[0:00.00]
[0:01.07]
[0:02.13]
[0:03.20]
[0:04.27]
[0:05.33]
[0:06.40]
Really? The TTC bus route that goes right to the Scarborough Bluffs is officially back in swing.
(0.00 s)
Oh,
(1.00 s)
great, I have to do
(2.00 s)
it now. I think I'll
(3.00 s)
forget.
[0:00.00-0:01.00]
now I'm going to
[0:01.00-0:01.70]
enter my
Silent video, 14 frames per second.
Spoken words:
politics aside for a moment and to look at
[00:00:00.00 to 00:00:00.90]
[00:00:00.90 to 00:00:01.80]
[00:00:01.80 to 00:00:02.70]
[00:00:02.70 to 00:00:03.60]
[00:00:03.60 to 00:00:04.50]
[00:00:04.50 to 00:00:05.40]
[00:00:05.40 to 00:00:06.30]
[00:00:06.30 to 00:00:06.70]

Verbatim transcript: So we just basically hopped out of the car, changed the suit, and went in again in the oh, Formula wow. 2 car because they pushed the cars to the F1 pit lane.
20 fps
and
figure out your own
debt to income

_ _ _ _ _

__Action item__.
What you return must match the records exactly, down to the last line.

__Answer box__.
[0:00.00]
[0:01.07]
[0:02.13]
[0:03.20]
[0:04.27]
[0:05.33]
[0:06.40]
Really? The TTC bus route that goes right to the Scarborough Bluffs is officially back in swing.
(0.00 s)
Oh,
(1.00 s)
great, I have to do
(2.00 s)
it now. I think I'll
(3.00 s)
forget.
[0:00.00-0:01.00]
now I'm going to
[0:01.00-0:01.70]
enter my
Silent video, 14 frames per second.
Spoken words:
politics aside for a moment and to look at
[00:00:00.00 to 00:00:00.90]
[00:00:00.90 to 00:00:01.80]
[00:00:01.80 to 00:00:02.70]
[00:00:02.70 to 00:00:03.60]
[00:00:03.60 to 00:00:04.50]
[00:00:04.50 to 00:00:05.40]
[00:00:05.40 to 00:00:06.30]
[00:00:06.30 to 00:00:06.70]

Verbatim transcript: So we just basically hopped out of the car, changed the suit, and went in again in the oh, Formula wow. 2 car because they pushed the cars to the F1 pit lane.
20 fps
and
figure out your own
debt to income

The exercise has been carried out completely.